PROBLEM
Reproduce the material below only from the line with "[00:07:03.47 to 00:07:04.37]" to the line with "[00:07:10.67 to 00:07:11.57]", both included, keeping each line exact and dropping the pictures.
*** Block opens ***
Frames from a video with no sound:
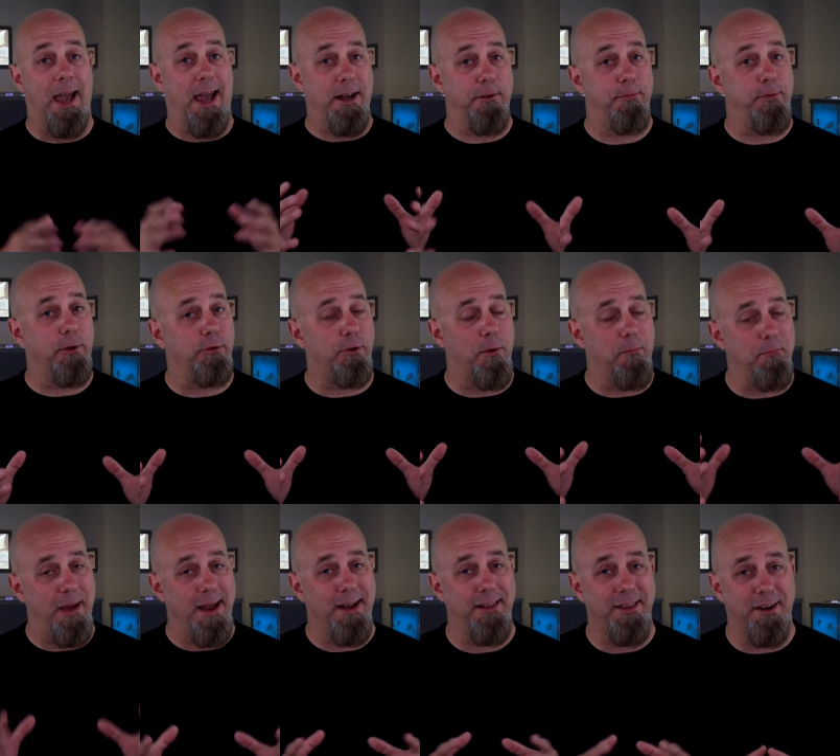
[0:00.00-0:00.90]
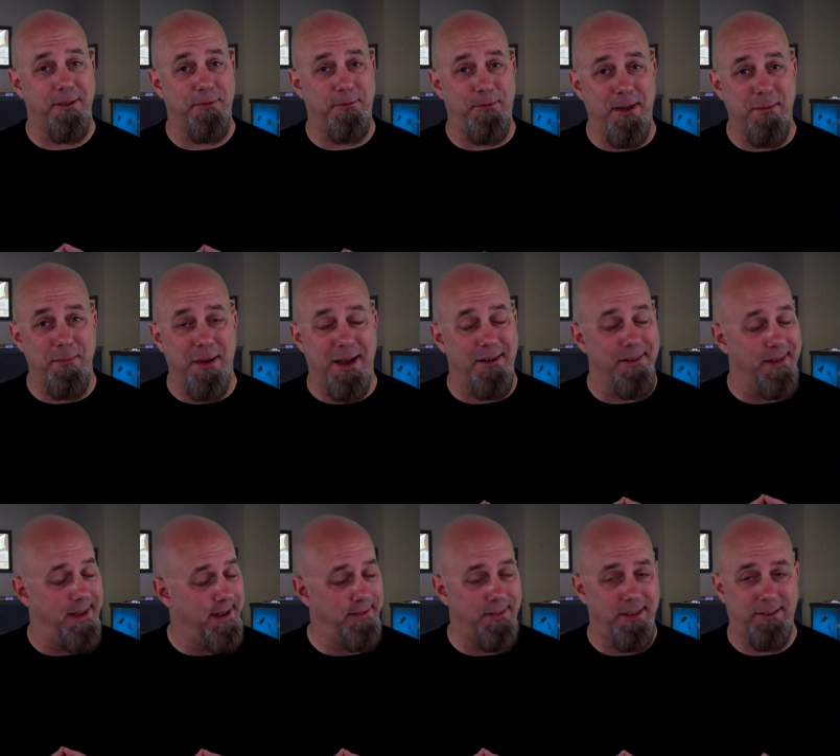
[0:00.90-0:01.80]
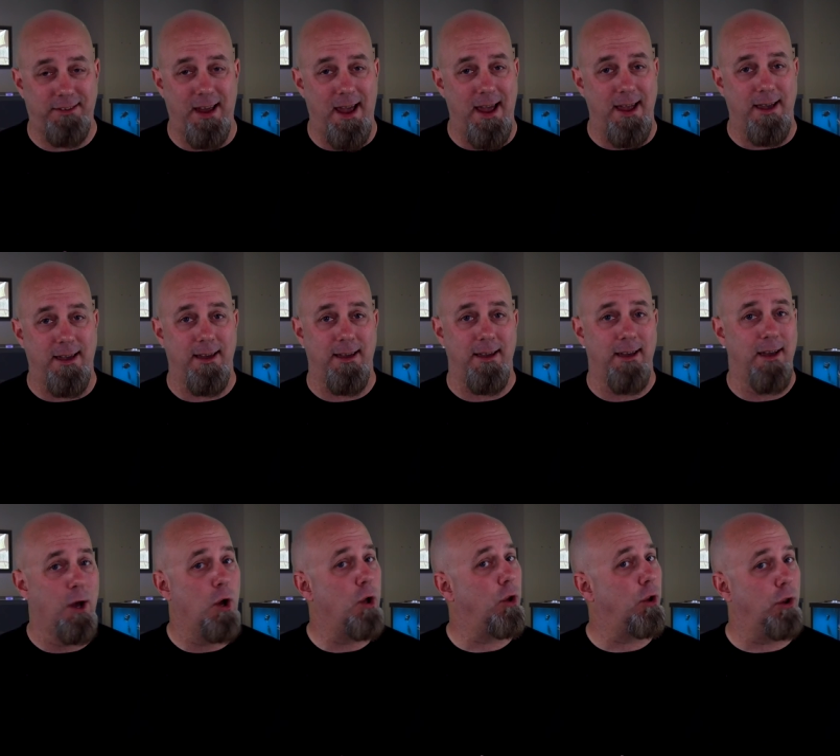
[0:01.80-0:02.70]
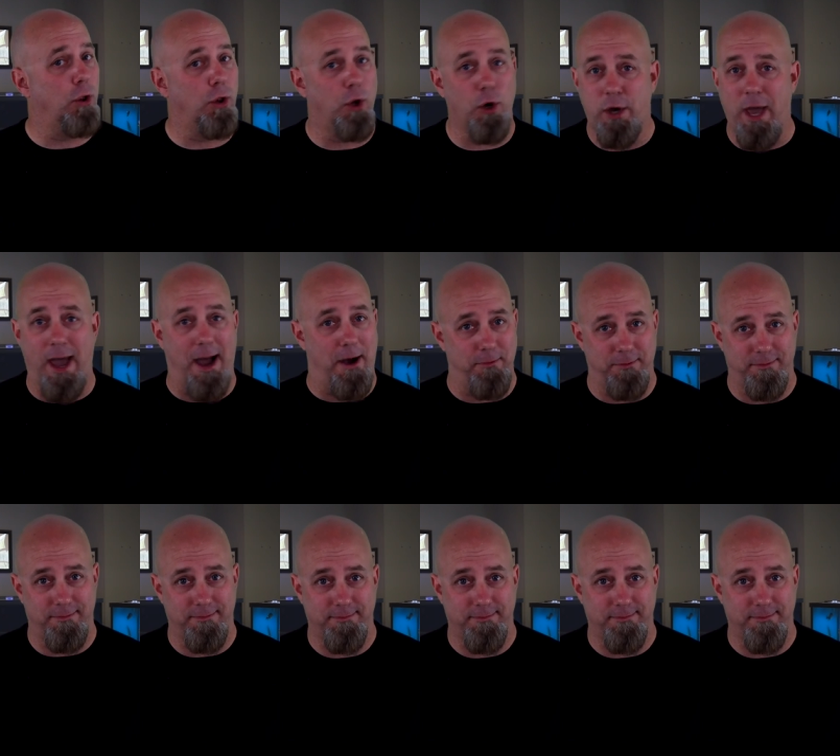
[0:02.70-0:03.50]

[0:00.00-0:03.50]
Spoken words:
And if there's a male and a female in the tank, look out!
*** Block closes ***
*** Block opens ***
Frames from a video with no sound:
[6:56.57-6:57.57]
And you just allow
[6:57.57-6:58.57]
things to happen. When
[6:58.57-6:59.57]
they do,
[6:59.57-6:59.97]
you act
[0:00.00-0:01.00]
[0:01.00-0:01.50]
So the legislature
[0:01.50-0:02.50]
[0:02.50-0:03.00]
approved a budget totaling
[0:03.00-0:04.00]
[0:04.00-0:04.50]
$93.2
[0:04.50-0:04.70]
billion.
*** Block closes ***
*** Block opens ***
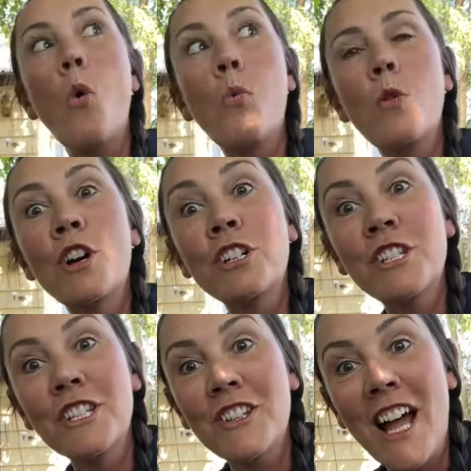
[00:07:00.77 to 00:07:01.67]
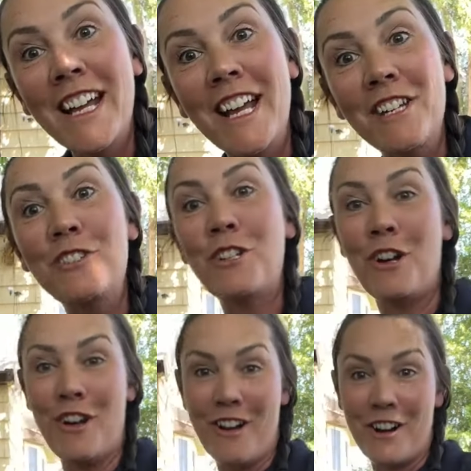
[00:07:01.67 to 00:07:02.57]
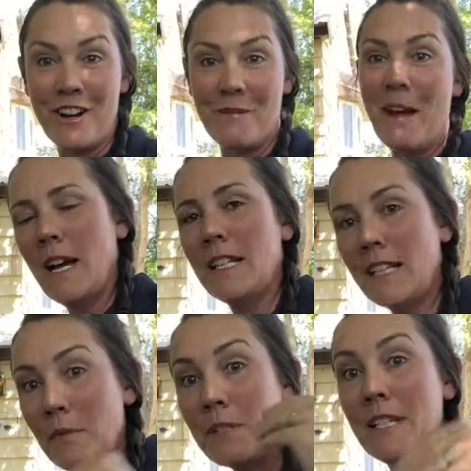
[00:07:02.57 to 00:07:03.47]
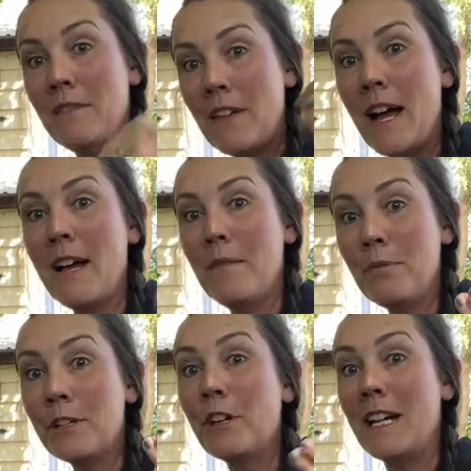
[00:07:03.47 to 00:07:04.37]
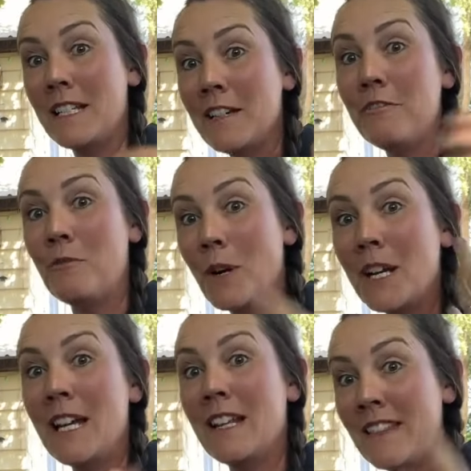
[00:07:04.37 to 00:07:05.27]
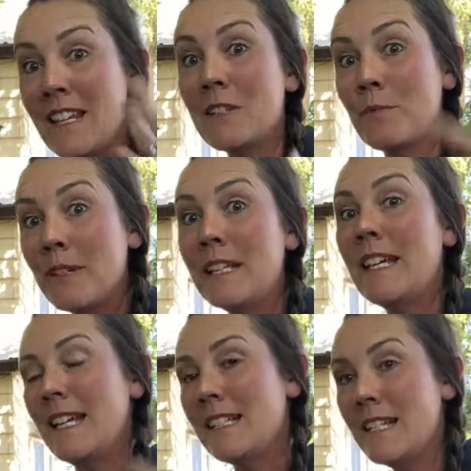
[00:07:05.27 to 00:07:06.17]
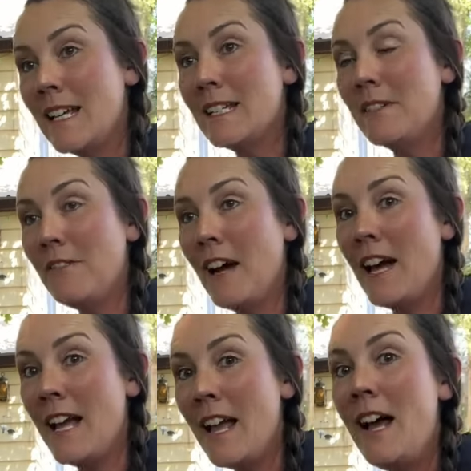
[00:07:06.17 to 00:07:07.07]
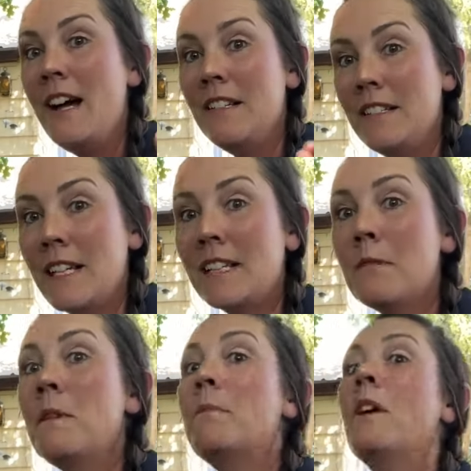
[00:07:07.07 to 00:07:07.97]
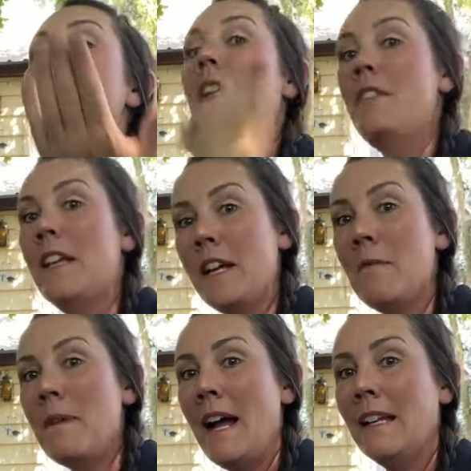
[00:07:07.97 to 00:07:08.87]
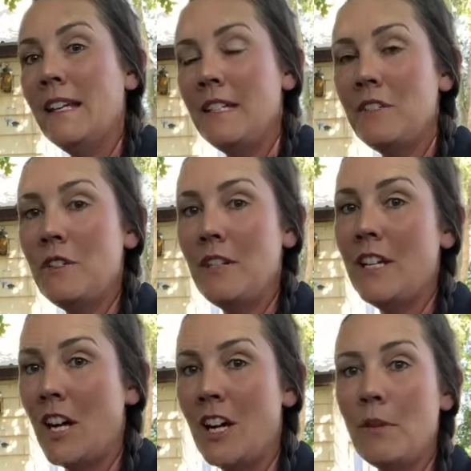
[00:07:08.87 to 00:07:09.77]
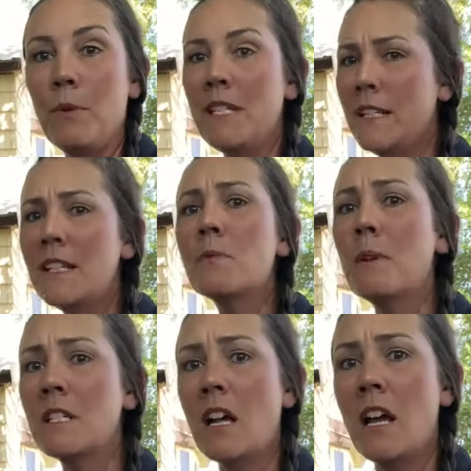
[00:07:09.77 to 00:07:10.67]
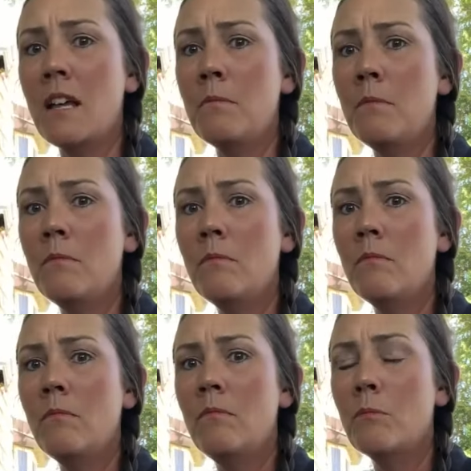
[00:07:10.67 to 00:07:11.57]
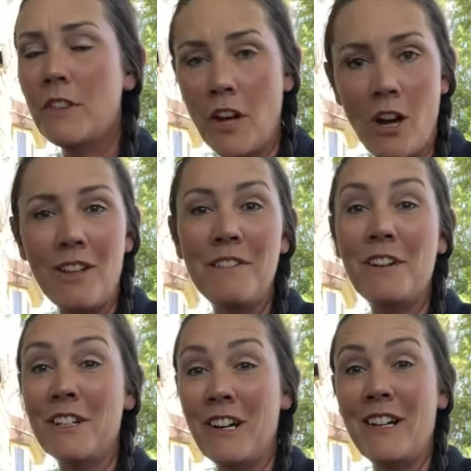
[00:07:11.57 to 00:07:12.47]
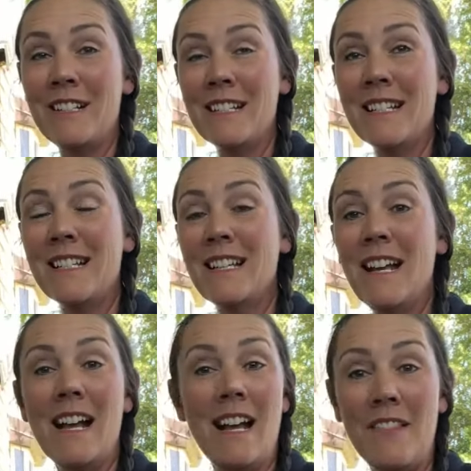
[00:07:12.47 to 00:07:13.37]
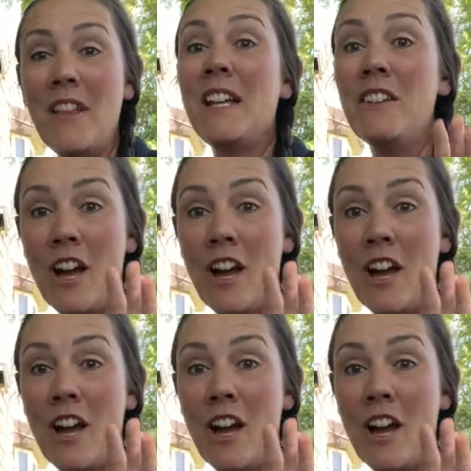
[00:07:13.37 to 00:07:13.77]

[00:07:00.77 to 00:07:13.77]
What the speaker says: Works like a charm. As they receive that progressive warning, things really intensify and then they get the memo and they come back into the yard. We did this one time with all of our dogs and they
*** Block closes ***
YOUR SOLUTION
[00:07:03.47 to 00:07:04.37]
[00:07:04.37 to 00:07:05.27]
[00:07:05.27 to 00:07:06.17]
[00:07:06.17 to 00:07:07.07]
[00:07:07.07 to 00:07:07.97]
[00:07:07.97 to 00:07:08.87]
[00:07:08.87 to 00:07:09.77]
[00:07:09.77 to 00:07:10.67]
[00:07:10.67 to 00:07:11.57]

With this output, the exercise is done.